Sábado, 27 Abril

«Il Segreto» por João Miranda

 

A infância torna-se, com a idade, um daqueles lugares míticos, onde os dias eram eternos e tudo era feito com uma seriedade e uma leveza que nos parecem estranhas (e até antitéticas) anos mais tarde. Il Segreto é sobre uma dessas zonas míticas, seguindo grupos de miúdos em Nápoles que se dedicam a apanhar árvores de Natal deitadas foras no final das festas. Bairros diferentes dedicam-se a esta atividade, bandos de miúdos a correrem pelas ruas, a gritarem, a carregar árvores, sérios, divertidos, por vezes frágeis, a maior parte das vezes a exibirem uma valentia que nem sempre existe. A competição entre bairros pode ser feroz, a tentarem apanhar as árvores antes dos outros, nos bairros que ficam nos limites das suas zonas, por vezes mesmo a procurarem o “Segredo”, o local onde estão escondidas as árvores já apanhadas, e a roubarem ou queimarem o depósito.

Há filmes que mais vale não se saber nada sobre eles quando se entra na sala. Il Segreto é um desses filmes. A urgência e o companheirismo, tão bem captados pela câmera, envolvem-nos e transportam-nos na azáfama de um fim que nem sempre é claro e que vale mesmo a pena descobrir na sala. Com a câmera ao nível das crianças, os adultos aparecem quase sempre cortados pelo enquadramento. Este é um mundo de crianças, onde toda a atividade nos parece estranha e, ao mesmo tempo, tão familiar. Todas as regras se vão tornando óbvias, todas as ameaças e todos os medos.

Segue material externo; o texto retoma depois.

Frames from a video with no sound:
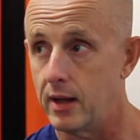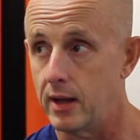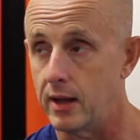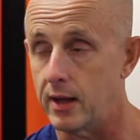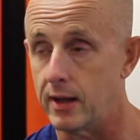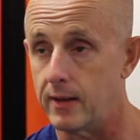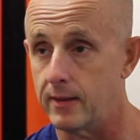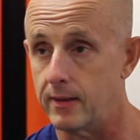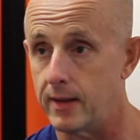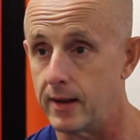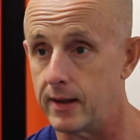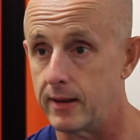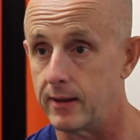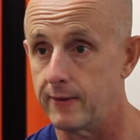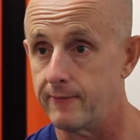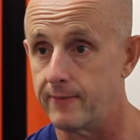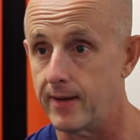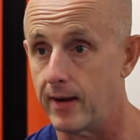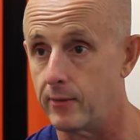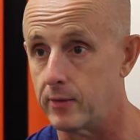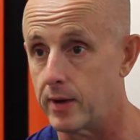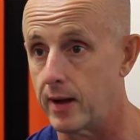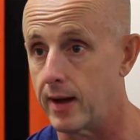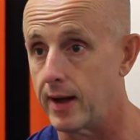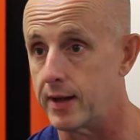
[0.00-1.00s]
and then they
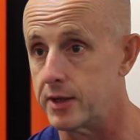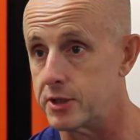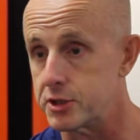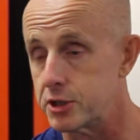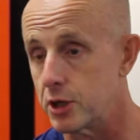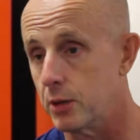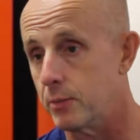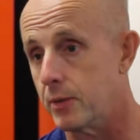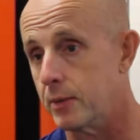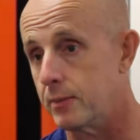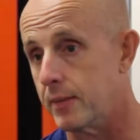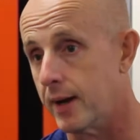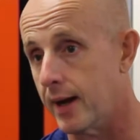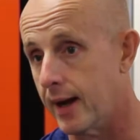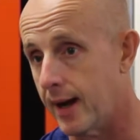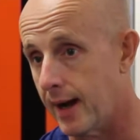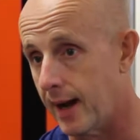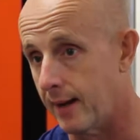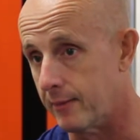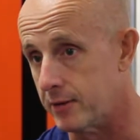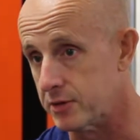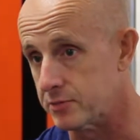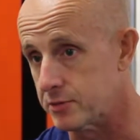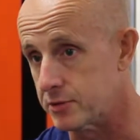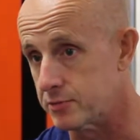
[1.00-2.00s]
found out I had a tumour in my
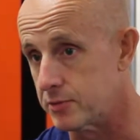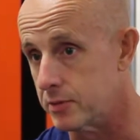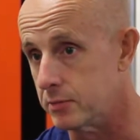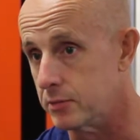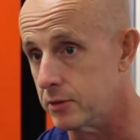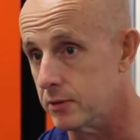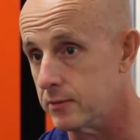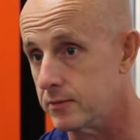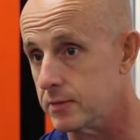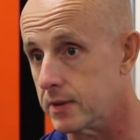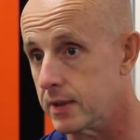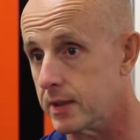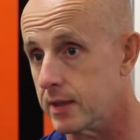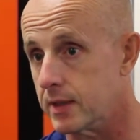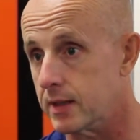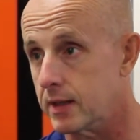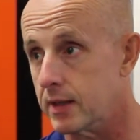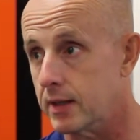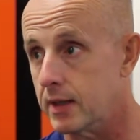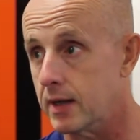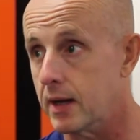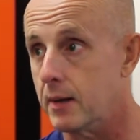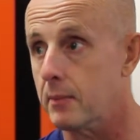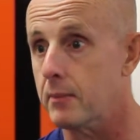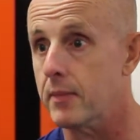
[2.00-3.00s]
heart, which was removed
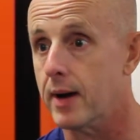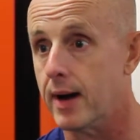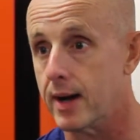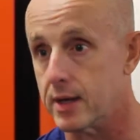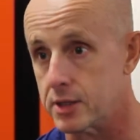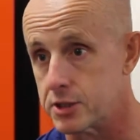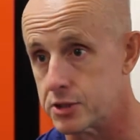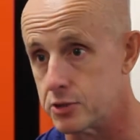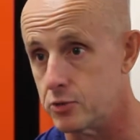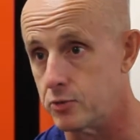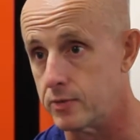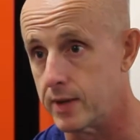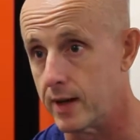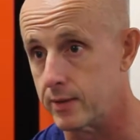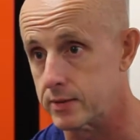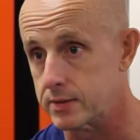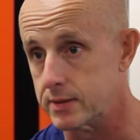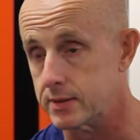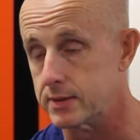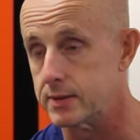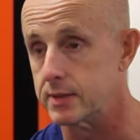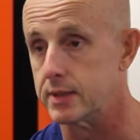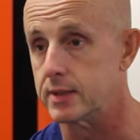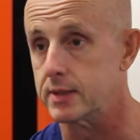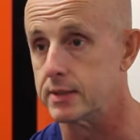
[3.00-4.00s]
in March
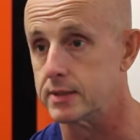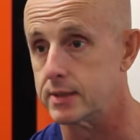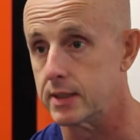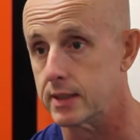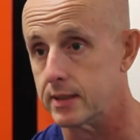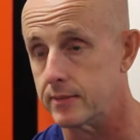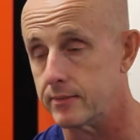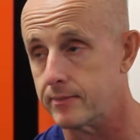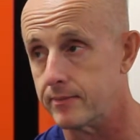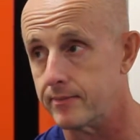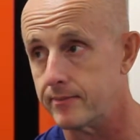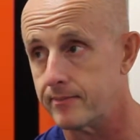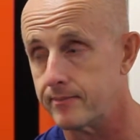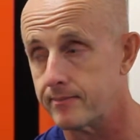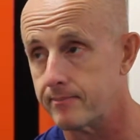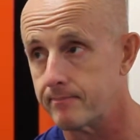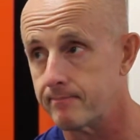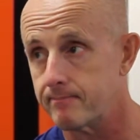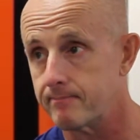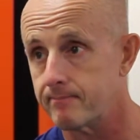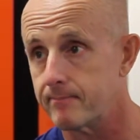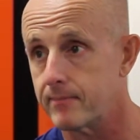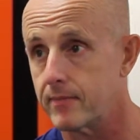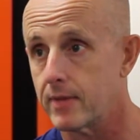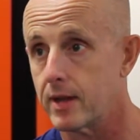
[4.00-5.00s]
2013.
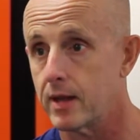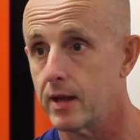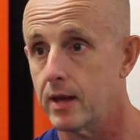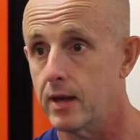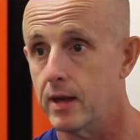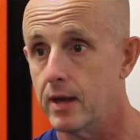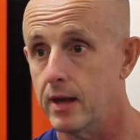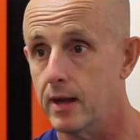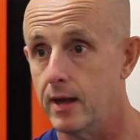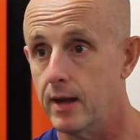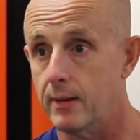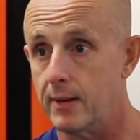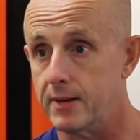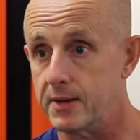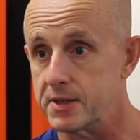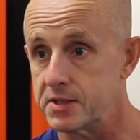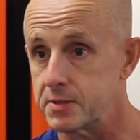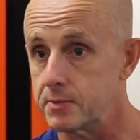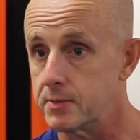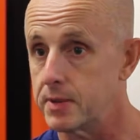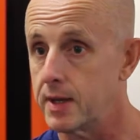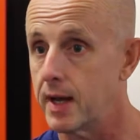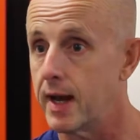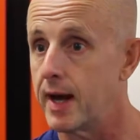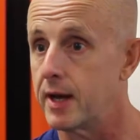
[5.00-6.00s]
Now, I did
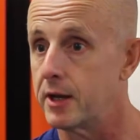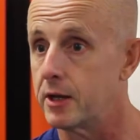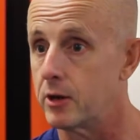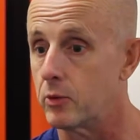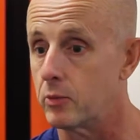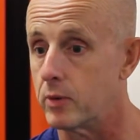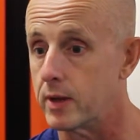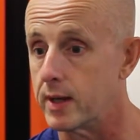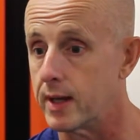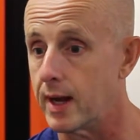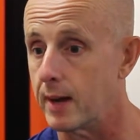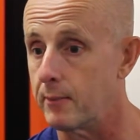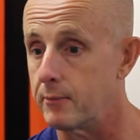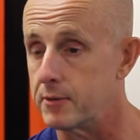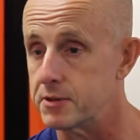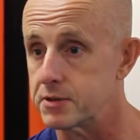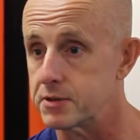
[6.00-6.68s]
some cardio rehab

O filme tem uma construção em crescendo, com vários obstáculos a surgirem e quase a porem em questão todo o empreendimento, mas acabando num final de uma intensidade épica, um daqueles momentos em que a infância ameaça engolir a cidade e reclamar todos os adultos para ela, no fascínio de um ritual antigo que precede qualquer religião escrita.

O Melhor: A forma como a câmera consegue estar dentro do grupo, sem ser paternalista.
O Pior: As cenas noturnas nem sempre se percebem.